The Daily Startup: Google Ventures Backs Metabiota to Forecast Disease Outbreaks

dailystartup_D_20090806101628.jpgArt by Mike Lucas

Google Ventures has invested $1 million in Metabiota Inc., a company that uses epidemiologists and big-data analytics to forecast and track disease outbreaks. Timothy Hay reports for Dow Jones VentureWire. Google Ventures, the venture arm of Internet giant Google Inc., also will partner with Metabiota, offering its big-data expertise to help the company serve its customers–insurers, government agencies and other organizations–by offering them forecasting and risk-management tools, Metabiota founder Nathan Wolfe said. The investment in an add-on to a $30 million round the company raised in March that included investors Data Collective, Capricorn Health & Special Opportunities, Industry Ventures, RSTP and WP Global Partners.

ALSO IN TODAY’S VENTUREWIRE (subscription required):

Premise Data Corp., a startup whose mobile crowdsourced information gathering platform is used by The United Nations and Standard Chartered Bank, has raised $50 million in new funding. Valor Equity Partners the deal, with existing investor Social+Capital Partnership joining.

StreamSets Inc. has emerged with $12.5 million in funding and software that tackles corporate data glut from a different perspective, potentially saving money and data scientists’ time. Investors in the company include Accel Partners, Battery Ventures, Data Collective, Ignition Partners and New Enterprise Associates.

CliniCloud Inc., which makes connected medical devices for the home, has raised $5 million in seed funding ahead of its planned commercial rollout with Best Buy Co. Investors include Tencent Holdings Ltd. and Ping An Ventures.

Kleiner Perkins Caufield & Byers has hired Arielle Zuckerberg, one of Facebook Inc. Chief Executive Mark Zuckerberg’s younger sisters.

(VentureWire is a daily newsletter with comprehensive analysis of all the investments, deals and personnel moves involving startups and their venture backers. For a two-week trial, visit, scroll to the bottom and click “try for free.”)


DraftKings Has Its Next Fantasy-Sports Contest: Videogames. Fantasy-sports startup DraftKings Inc. has launched its service that allows customers to assemble teams of competitive videogame players in the way they would for football or other sports, The Wall Street Journal’s Sarah E. Needleman reports.
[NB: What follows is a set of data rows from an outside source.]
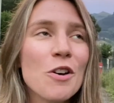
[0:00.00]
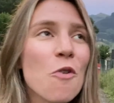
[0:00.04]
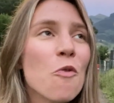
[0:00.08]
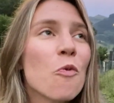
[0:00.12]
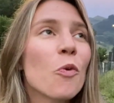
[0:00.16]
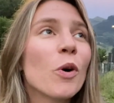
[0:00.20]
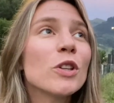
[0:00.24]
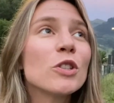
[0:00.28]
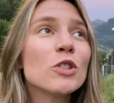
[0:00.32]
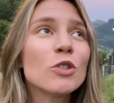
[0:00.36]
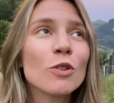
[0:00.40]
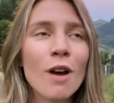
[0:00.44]

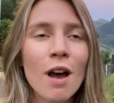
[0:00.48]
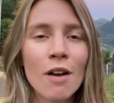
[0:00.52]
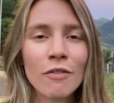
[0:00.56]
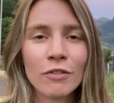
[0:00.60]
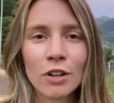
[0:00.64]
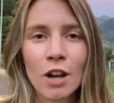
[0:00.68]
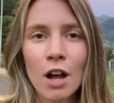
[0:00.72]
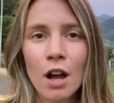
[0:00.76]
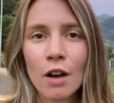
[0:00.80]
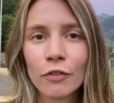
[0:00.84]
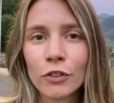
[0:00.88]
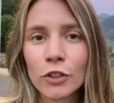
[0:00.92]
Once you have an
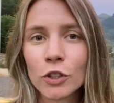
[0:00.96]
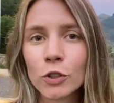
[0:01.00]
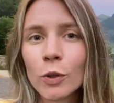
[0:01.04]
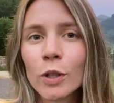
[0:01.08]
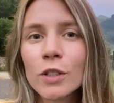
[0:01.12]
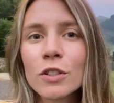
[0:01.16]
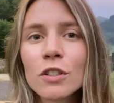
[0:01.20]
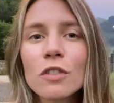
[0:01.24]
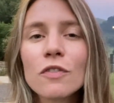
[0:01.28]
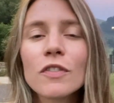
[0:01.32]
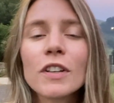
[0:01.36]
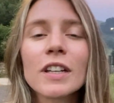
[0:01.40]
offer,
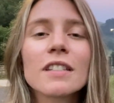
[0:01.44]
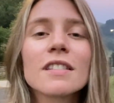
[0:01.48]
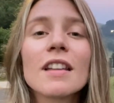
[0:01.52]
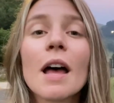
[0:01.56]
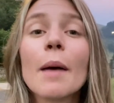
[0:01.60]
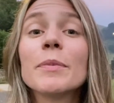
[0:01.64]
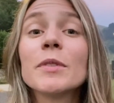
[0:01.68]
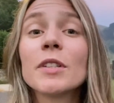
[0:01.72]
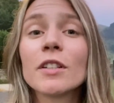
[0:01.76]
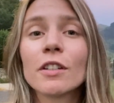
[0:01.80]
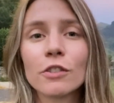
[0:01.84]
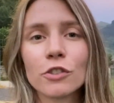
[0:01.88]
once you've
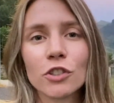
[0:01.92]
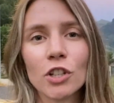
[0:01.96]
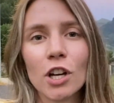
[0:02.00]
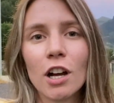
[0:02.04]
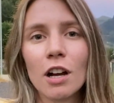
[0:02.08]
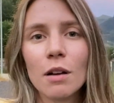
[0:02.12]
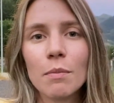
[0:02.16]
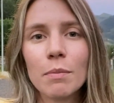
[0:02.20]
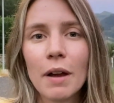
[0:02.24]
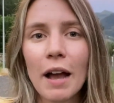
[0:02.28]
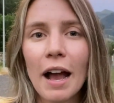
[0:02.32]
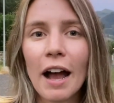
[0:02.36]
accepted a
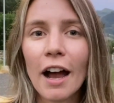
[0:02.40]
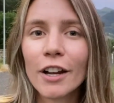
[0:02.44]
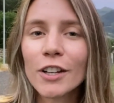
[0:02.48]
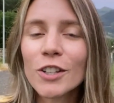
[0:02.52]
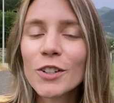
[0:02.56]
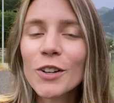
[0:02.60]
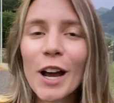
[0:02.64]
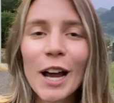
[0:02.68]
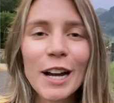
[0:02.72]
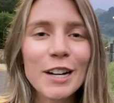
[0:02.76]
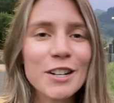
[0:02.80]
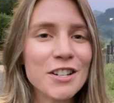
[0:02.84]
job, how do
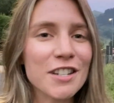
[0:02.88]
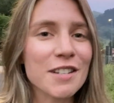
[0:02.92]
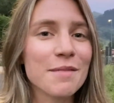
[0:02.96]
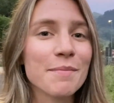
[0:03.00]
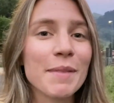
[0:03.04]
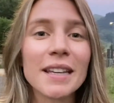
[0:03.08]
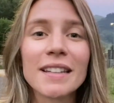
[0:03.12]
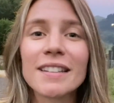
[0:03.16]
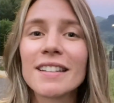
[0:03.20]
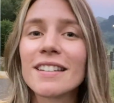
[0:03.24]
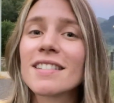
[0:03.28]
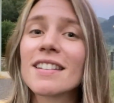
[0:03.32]
you actually
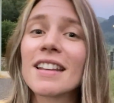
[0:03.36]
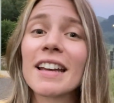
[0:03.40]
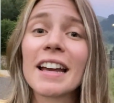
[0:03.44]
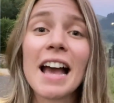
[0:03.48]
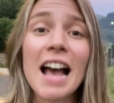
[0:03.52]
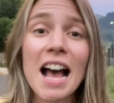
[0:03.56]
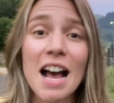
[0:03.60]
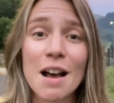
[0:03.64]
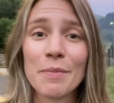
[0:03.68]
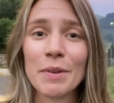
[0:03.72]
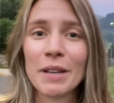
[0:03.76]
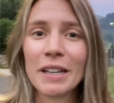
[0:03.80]
make this thing
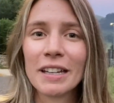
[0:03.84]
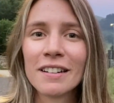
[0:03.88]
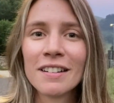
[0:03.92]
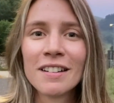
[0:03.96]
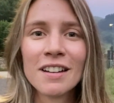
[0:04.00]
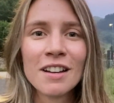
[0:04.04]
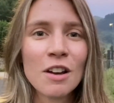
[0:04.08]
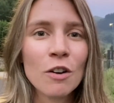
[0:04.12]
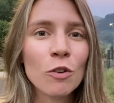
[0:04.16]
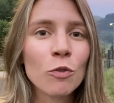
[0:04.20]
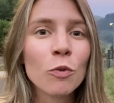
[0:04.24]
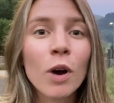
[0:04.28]
happen?
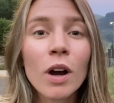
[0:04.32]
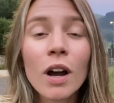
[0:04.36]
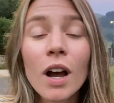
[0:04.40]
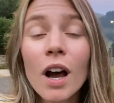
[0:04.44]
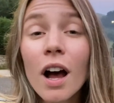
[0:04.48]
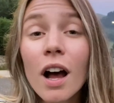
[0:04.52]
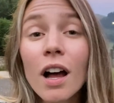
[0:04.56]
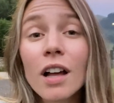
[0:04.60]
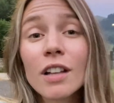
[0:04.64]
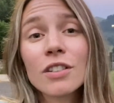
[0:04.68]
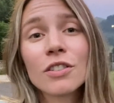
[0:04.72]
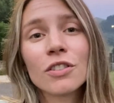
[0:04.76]
What
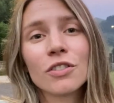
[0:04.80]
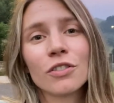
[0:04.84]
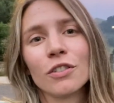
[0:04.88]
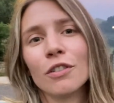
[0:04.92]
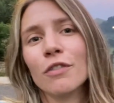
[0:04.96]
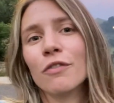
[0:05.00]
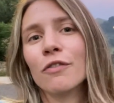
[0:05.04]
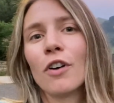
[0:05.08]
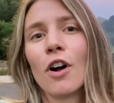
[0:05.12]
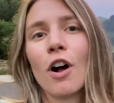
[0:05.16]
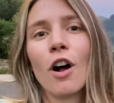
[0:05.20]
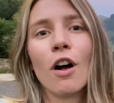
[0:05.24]
costs are
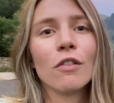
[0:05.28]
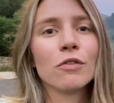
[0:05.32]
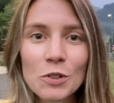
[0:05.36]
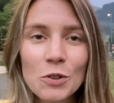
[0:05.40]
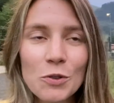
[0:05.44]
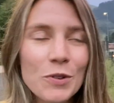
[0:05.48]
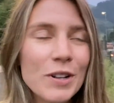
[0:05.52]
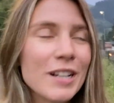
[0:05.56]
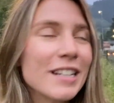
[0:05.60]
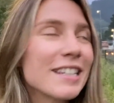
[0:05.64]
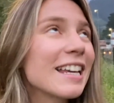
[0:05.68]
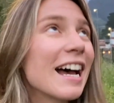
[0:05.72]
involved?
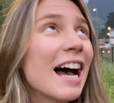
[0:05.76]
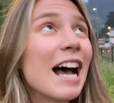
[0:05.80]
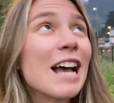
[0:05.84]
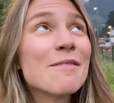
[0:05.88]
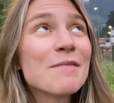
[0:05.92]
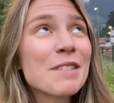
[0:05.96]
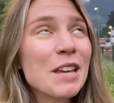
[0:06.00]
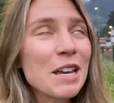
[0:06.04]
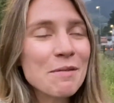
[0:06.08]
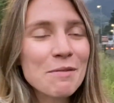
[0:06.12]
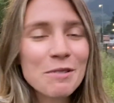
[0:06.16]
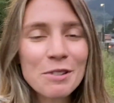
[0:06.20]
What
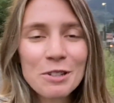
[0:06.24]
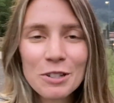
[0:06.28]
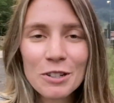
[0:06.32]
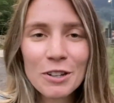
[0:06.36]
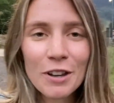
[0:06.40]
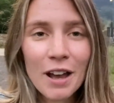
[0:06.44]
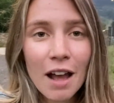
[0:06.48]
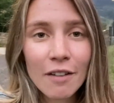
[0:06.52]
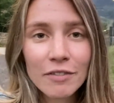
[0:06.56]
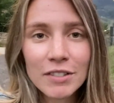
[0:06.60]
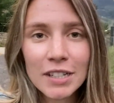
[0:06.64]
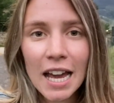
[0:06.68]
timetables do you
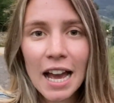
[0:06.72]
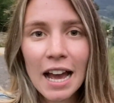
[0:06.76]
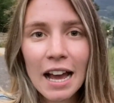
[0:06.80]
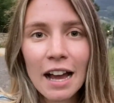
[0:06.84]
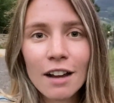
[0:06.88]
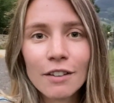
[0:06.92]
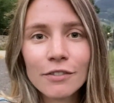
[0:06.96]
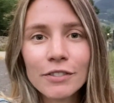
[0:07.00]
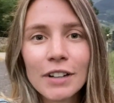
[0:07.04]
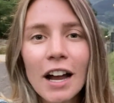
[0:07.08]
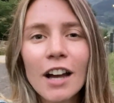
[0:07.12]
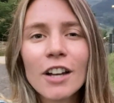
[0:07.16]
have to
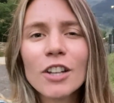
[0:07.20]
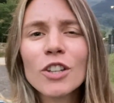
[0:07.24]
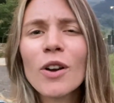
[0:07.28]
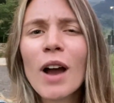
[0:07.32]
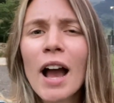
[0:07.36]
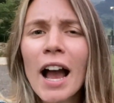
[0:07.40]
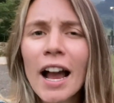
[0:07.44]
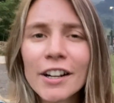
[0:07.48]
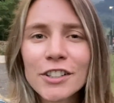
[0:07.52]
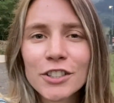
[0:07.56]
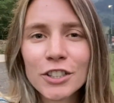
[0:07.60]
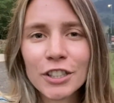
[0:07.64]
have? How do you
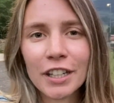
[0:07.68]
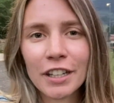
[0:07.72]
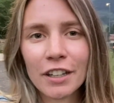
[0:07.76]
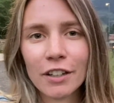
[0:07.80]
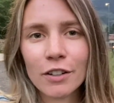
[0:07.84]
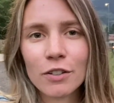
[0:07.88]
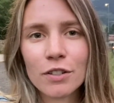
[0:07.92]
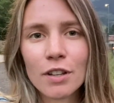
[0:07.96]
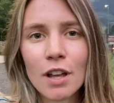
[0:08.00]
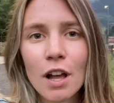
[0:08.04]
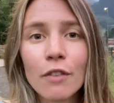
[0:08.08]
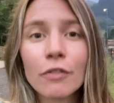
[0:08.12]
actually get
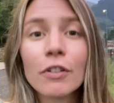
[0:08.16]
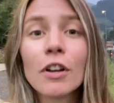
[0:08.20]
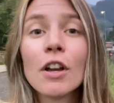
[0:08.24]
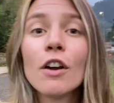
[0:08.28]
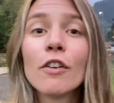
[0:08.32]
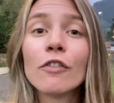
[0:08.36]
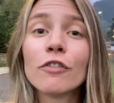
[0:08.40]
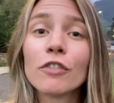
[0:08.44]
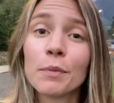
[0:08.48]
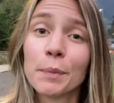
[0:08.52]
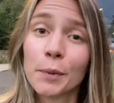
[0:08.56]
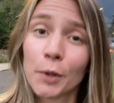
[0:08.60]
yourself
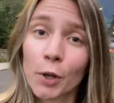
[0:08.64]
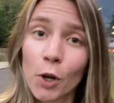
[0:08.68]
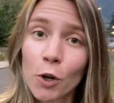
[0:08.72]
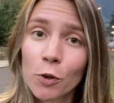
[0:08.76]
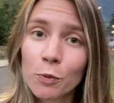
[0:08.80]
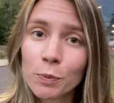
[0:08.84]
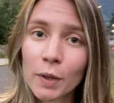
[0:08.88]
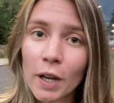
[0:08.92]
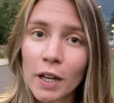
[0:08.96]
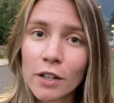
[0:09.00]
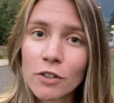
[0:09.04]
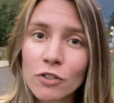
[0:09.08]
from your
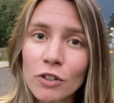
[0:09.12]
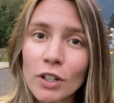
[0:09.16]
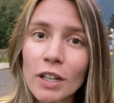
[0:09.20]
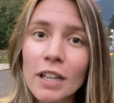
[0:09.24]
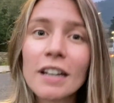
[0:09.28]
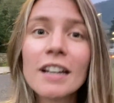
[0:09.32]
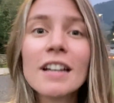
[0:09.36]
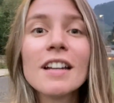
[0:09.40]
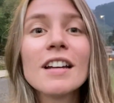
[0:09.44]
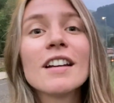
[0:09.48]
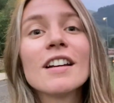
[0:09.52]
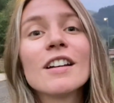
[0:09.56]
home country
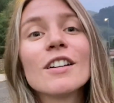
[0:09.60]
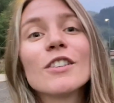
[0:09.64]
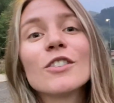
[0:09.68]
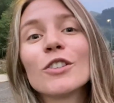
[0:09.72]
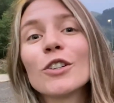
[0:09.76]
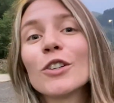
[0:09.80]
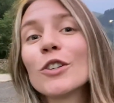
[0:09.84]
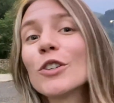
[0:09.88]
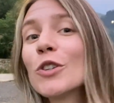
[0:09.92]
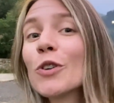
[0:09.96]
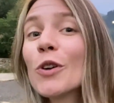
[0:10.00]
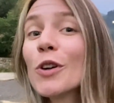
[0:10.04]
to
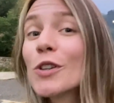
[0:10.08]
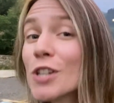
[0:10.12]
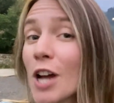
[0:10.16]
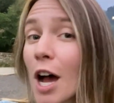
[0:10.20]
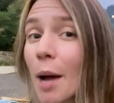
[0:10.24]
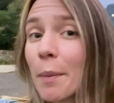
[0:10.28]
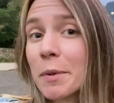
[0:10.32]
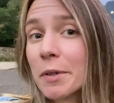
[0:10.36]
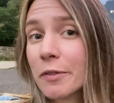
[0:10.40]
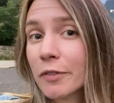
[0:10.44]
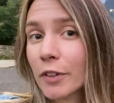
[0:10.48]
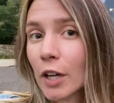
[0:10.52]
your new
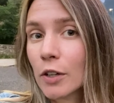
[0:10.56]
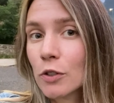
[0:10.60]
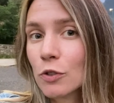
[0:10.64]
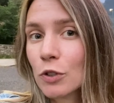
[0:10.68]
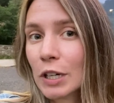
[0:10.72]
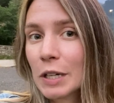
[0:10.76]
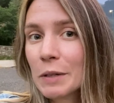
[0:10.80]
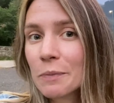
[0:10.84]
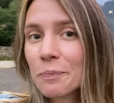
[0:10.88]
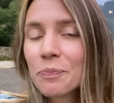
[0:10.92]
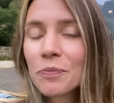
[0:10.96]
adoptive country?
DraftKings was valued at $1.2 billion in its recent funding round.

Trial Underway in Oracle Case Against Rimini Street. A trial between Oracle Corp. and rival Rimini Street Inc. is underway in a federal courtroom in Las Vegas, the WSJ’s Rachel King reports. Oracle last year won rulings  from Judge Larry R. Hicks of the U.S. District Court in Nevada, which said that venture-backed Rimini had violated Oracle copyrights for two products. Now a jury trial will determine if Rimini violated copyrights for two other products. It also will settle the extent of the damages, if any, for all copyright infringements. Rimini has cast the dispute as a disagreement over licensing rules.

Ron Johnson’s Enjoy Will Deliver the New IPhones. Former Apple Inc. employee Ron Johnson, who is widely credited for the success of Apple Stores, will now be helping people avoid those same stores when buying the new Apple iPhone, Ellen Huet reports for Forbes. Mr. Johnson, who spoke at the TechCrunch Disrupt conference in San Francisco on Wednesday, said his new startup, Enjoy, will be delivering the new iPhone 6s and iPhone 6s Plus. The startup has raised $80 million in funding for its service that sells high-end consumer electronics and also includes delivery and in-home set-up services.

Harvard’s Endowment Chief Sees Market Froth. Harvard University’s new endowment chief, Stephen Blyth, warned in the endowment’s annual report about “potentially frothy markets,” the WSJ’s Timothy W. Martin reports. One point that he singled out in the report was the proliferation of pre-IPO firms backed by venture capital that carry valuations above $1 billion.“The debate about highly-valued assets continues to get louder,” Mr. Blyth said, pointing to the ascendant valuations of private-equity and venture capital investments. “This environment is likely to result in lower future returns than in the recent past.”